- What you need to do: Verbatim copy, images excluded: write out each record shown below.

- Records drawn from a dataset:
• • • • • • •
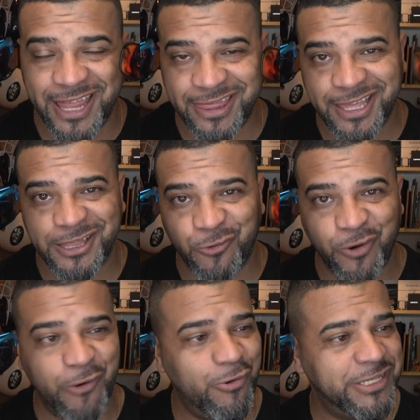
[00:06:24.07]
I think the
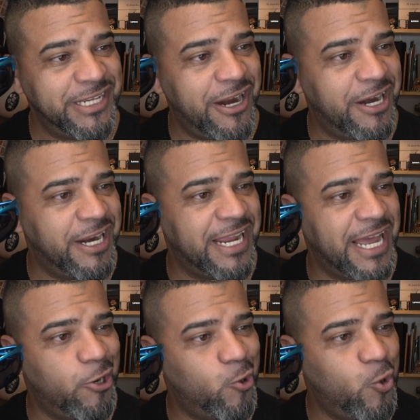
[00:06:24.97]
red ones are
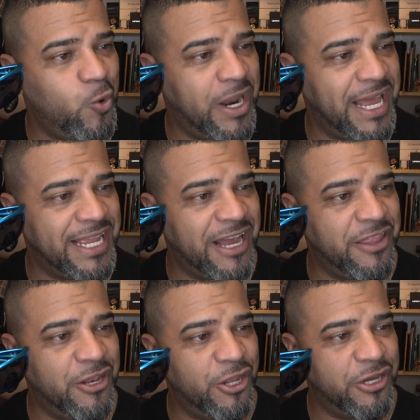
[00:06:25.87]
kind of cool. I like how
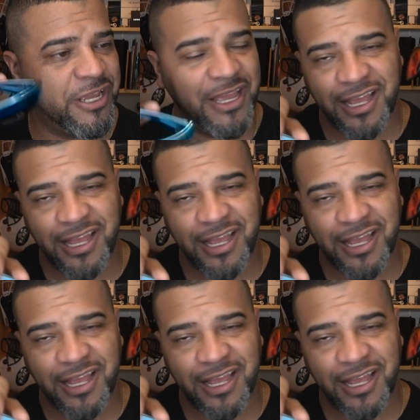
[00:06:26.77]
they look.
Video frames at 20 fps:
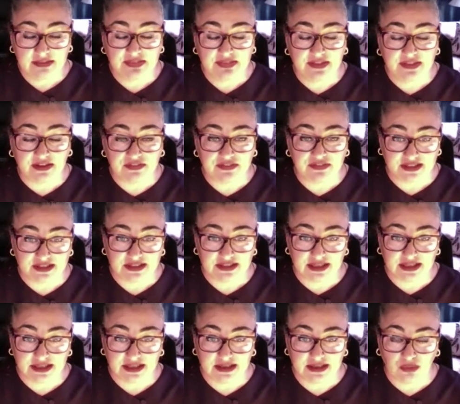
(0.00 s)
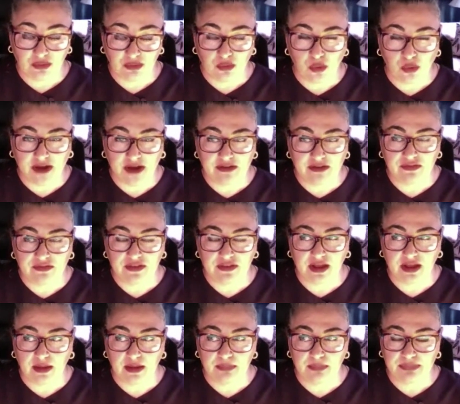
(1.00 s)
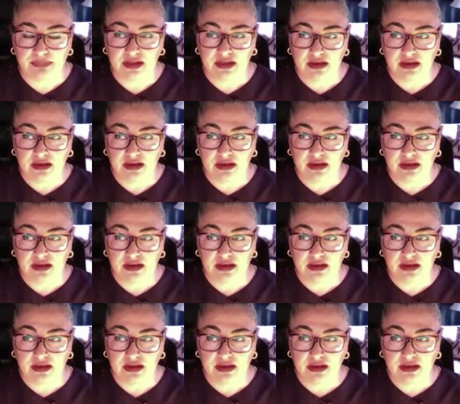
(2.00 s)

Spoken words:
definitely one of the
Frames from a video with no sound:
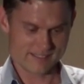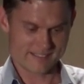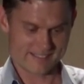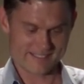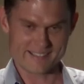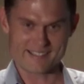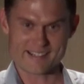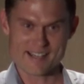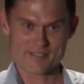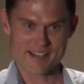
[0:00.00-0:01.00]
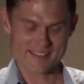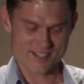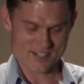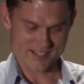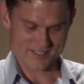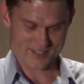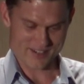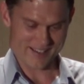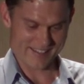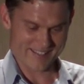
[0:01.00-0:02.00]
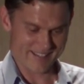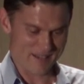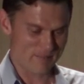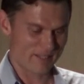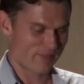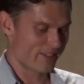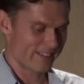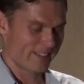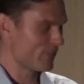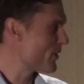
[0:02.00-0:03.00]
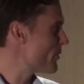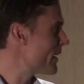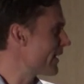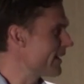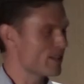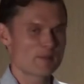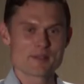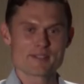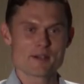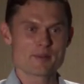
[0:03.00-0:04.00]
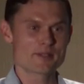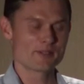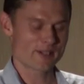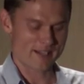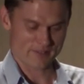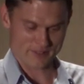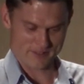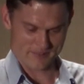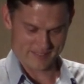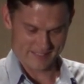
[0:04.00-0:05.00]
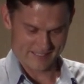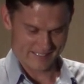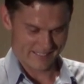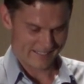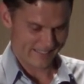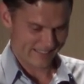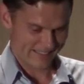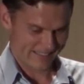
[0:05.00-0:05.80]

Uh, I haven't had the chance to try these yet, but if you, if you know where to get them, I'm, I'm on the lookout for them. Uh,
• • • • • • •
- Expected output:
[00:06:24.07]
I think the
[00:06:24.97]
red ones are
[00:06:25.87]
kind of cool. I like how
[00:06:26.77]
they look.
Video frames at 20 fps:
(0.00 s)
(1.00 s)
(2.00 s)

Spoken words:
definitely one of the
Frames from a video with no sound:
[0:00.00-0:01.00]
[0:01.00-0:02.00]
[0:02.00-0:03.00]
[0:03.00-0:04.00]
[0:04.00-0:05.00]
[0:05.00-0:05.80]

Uh, I haven't had the chance to try these yet, but if you, if you know where to get them, I'm, I'm on the lookout for them. Uh,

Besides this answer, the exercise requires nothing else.